Saved entries:
--------------------------------------------------

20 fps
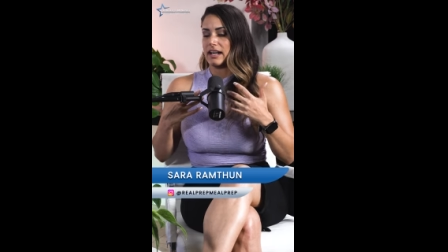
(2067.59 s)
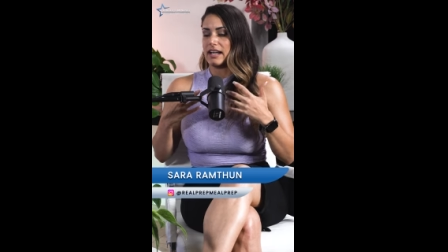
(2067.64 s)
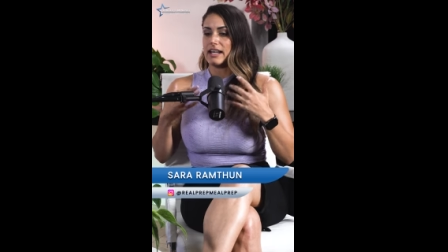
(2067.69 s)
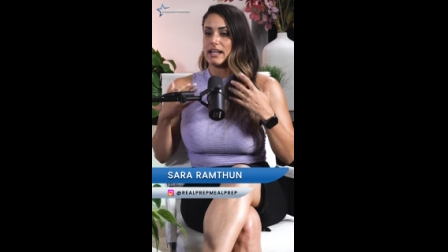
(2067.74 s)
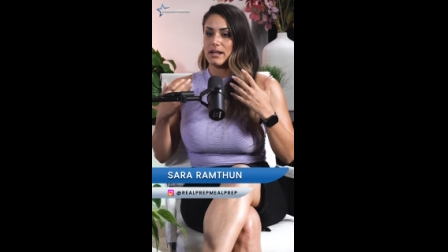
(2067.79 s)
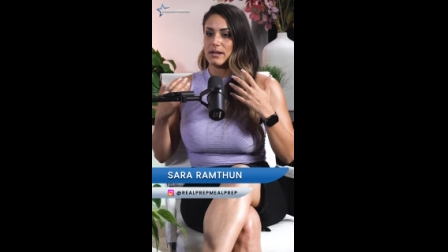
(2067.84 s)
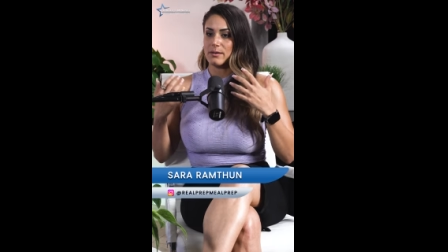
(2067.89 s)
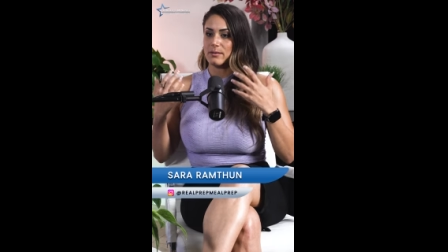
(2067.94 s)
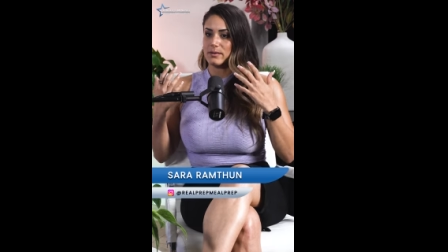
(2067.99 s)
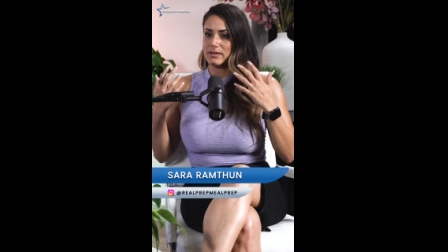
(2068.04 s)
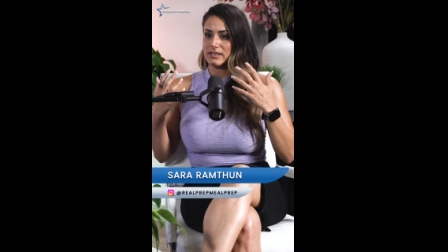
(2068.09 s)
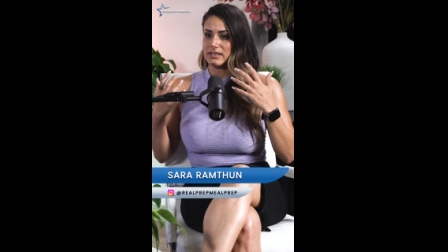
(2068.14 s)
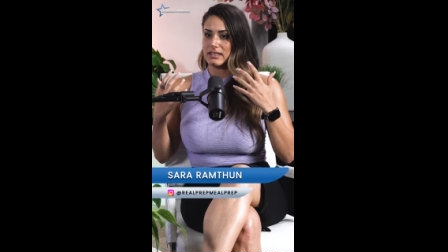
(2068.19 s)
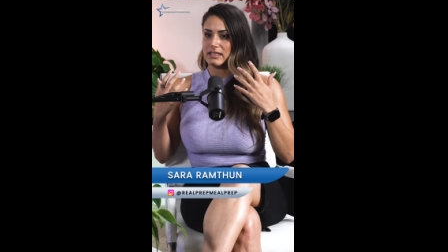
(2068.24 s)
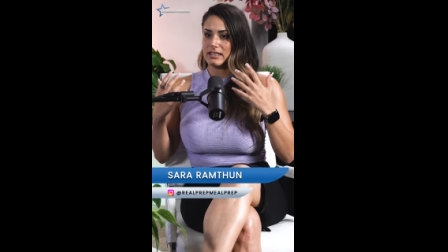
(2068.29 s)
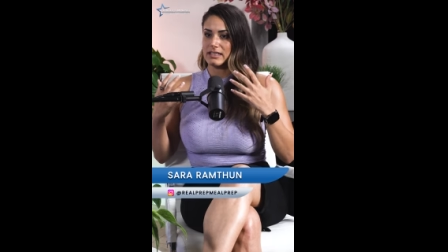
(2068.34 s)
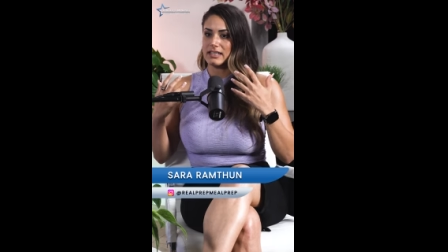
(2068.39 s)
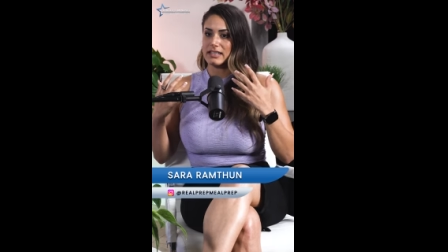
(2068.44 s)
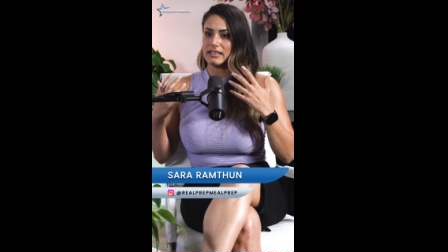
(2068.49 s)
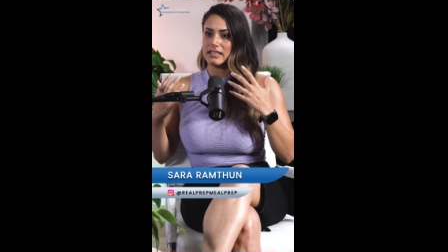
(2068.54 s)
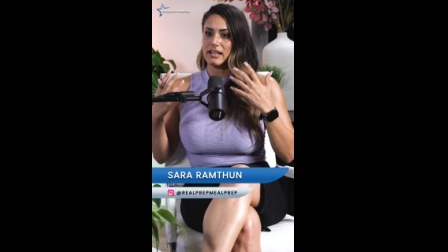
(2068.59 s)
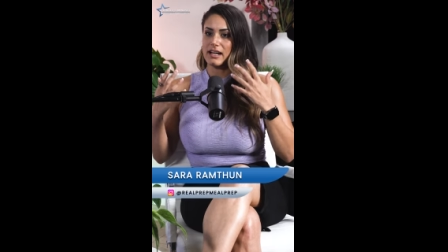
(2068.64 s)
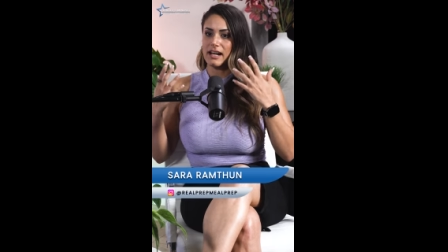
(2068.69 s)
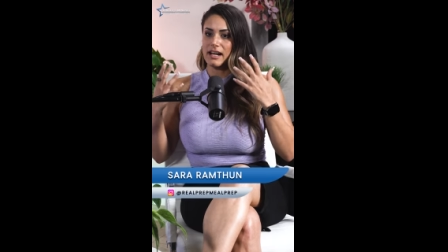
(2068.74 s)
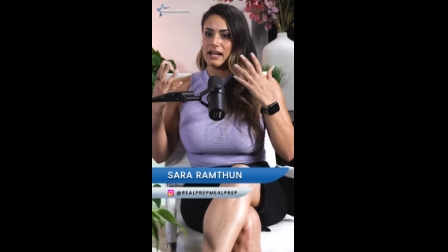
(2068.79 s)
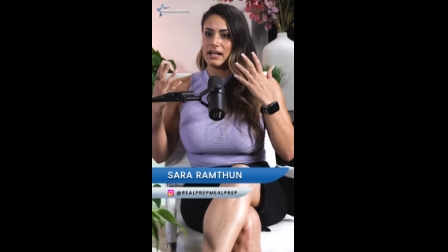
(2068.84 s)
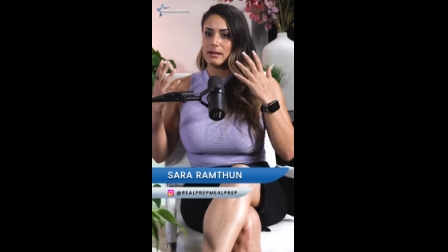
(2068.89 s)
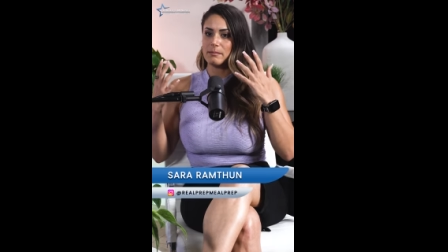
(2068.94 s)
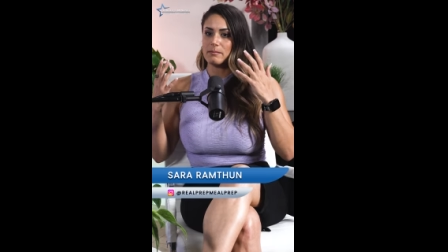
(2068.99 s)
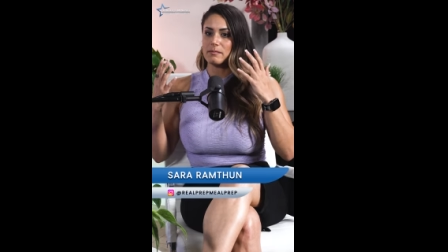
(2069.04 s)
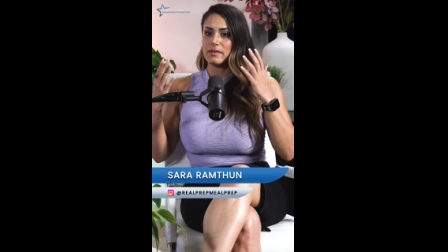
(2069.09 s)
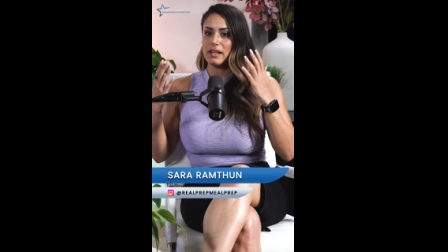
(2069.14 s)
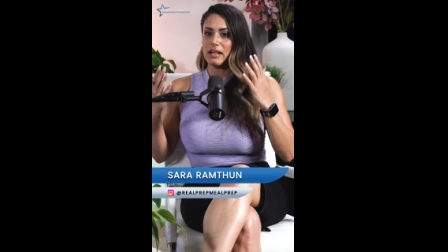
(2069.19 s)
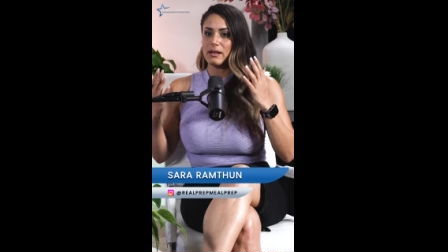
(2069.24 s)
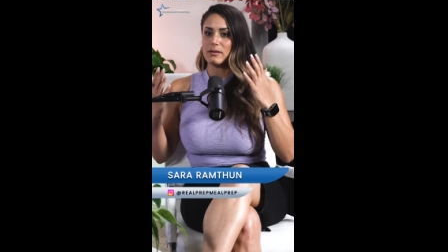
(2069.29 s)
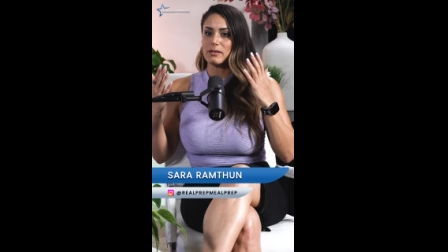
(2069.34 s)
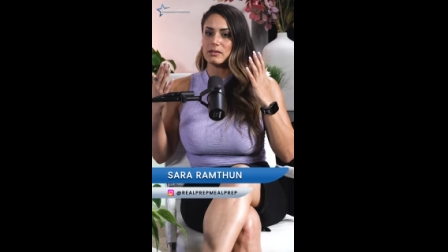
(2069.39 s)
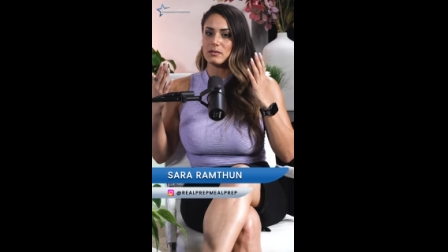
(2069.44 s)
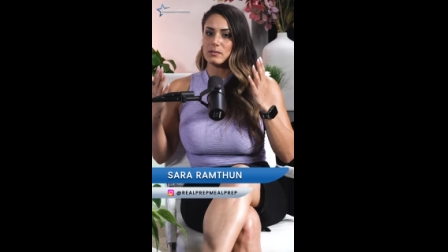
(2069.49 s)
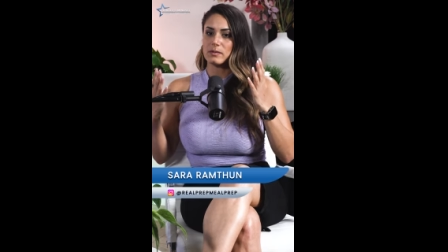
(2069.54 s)
it was the time,
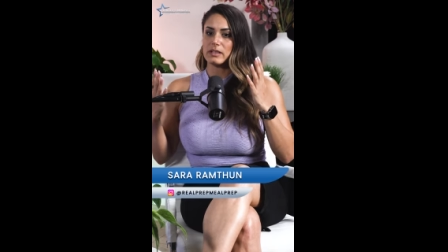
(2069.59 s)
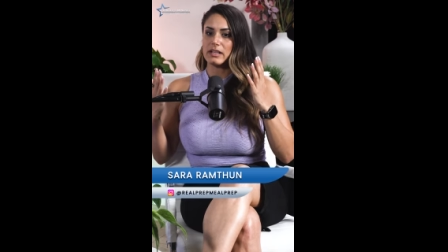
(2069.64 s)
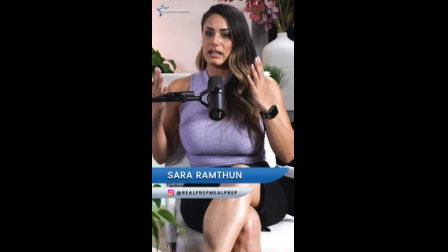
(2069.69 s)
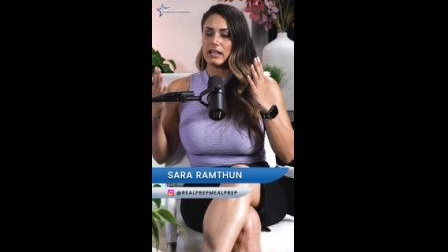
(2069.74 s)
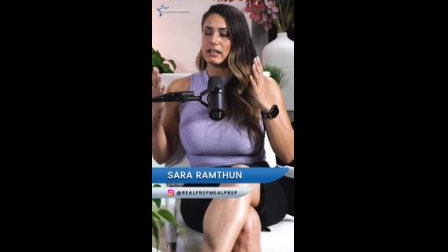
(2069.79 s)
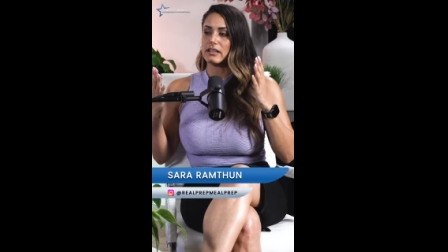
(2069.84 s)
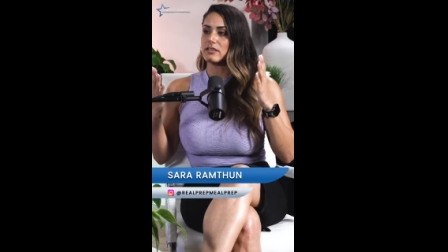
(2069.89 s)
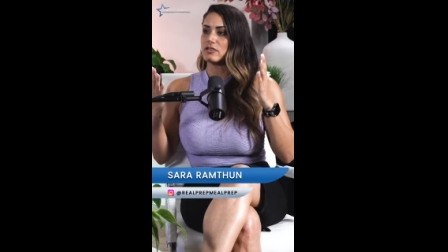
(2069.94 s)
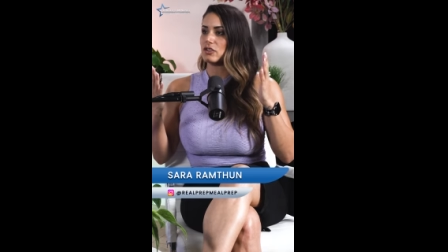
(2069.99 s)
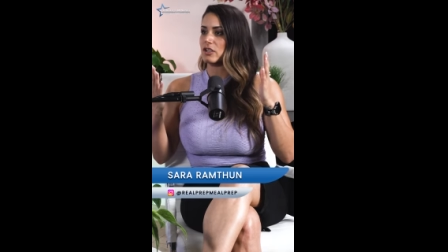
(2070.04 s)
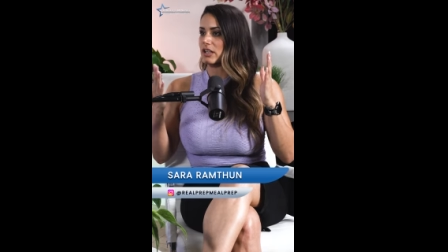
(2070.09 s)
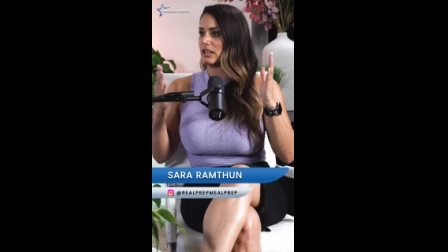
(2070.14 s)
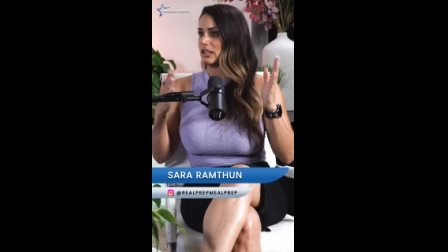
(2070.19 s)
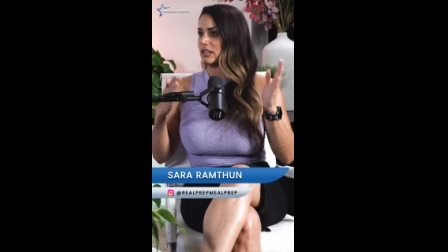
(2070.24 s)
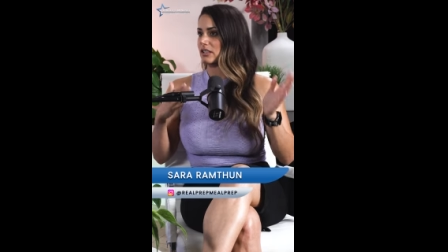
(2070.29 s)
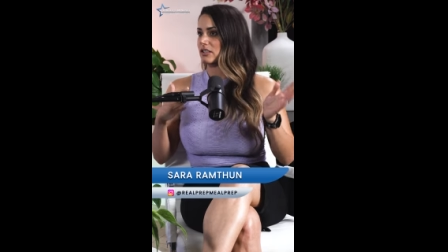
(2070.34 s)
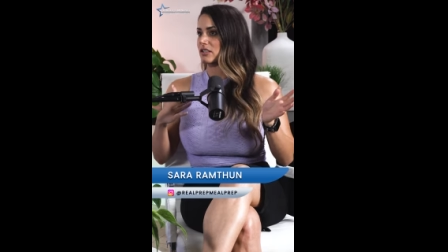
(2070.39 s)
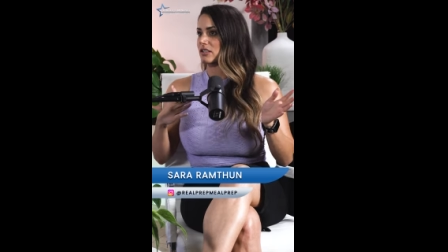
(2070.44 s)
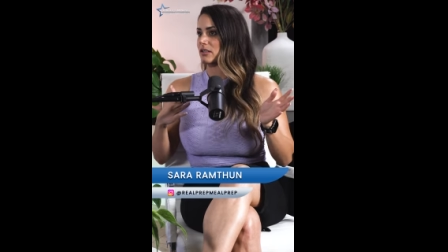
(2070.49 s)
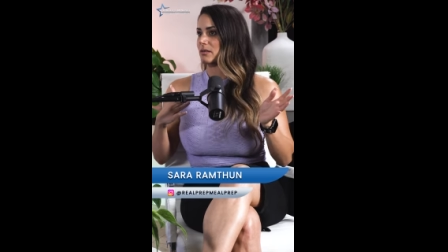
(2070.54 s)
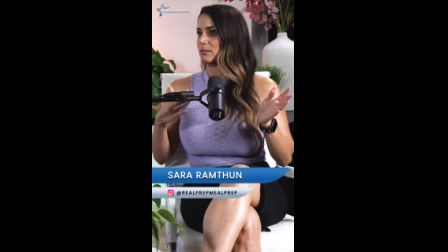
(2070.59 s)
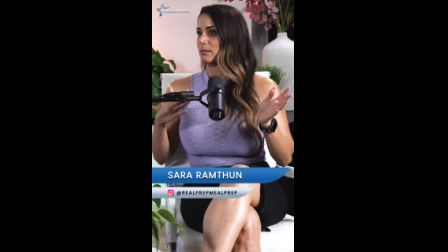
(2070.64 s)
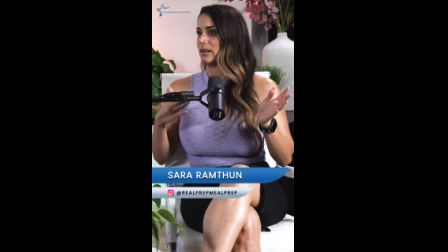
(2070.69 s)
that was when I changed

--------------------------------------------------

**TASK PROMPT**: Copy the lines exactly. Start at the line with "(2067.79 s)", end at the last line above, include both, and omit all pictures.

**RESPONSE AREA**:
(2067.79 s)
(2067.84 s)
(2067.89 s)
(2067.94 s)
(2067.99 s)
(2068.04 s)
(2068.09 s)
(2068.14 s)
(2068.19 s)
(2068.24 s)
(2068.29 s)
(2068.34 s)
(2068.39 s)
(2068.44 s)
(2068.49 s)
(2068.54 s)
(2068.59 s)
(2068.64 s)
(2068.69 s)
(2068.74 s)
(2068.79 s)
(2068.84 s)
(2068.89 s)
(2068.94 s)
(2068.99 s)
(2069.04 s)
(2069.09 s)
(2069.14 s)
(2069.19 s)
(2069.24 s)
(2069.29 s)
(2069.34 s)
(2069.39 s)
(2069.44 s)
(2069.49 s)
(2069.54 s)
it was the time,
(2069.59 s)
(2069.64 s)
(2069.69 s)
(2069.74 s)
(2069.79 s)
(2069.84 s)
(2069.89 s)
(2069.94 s)
(2069.99 s)
(2070.04 s)
(2070.09 s)
(2070.14 s)
(2070.19 s)
(2070.24 s)
(2070.29 s)
(2070.34 s)
(2070.39 s)
(2070.44 s)
(2070.49 s)
(2070.54 s)
(2070.59 s)
(2070.64 s)
(2070.69 s)
that was when I changed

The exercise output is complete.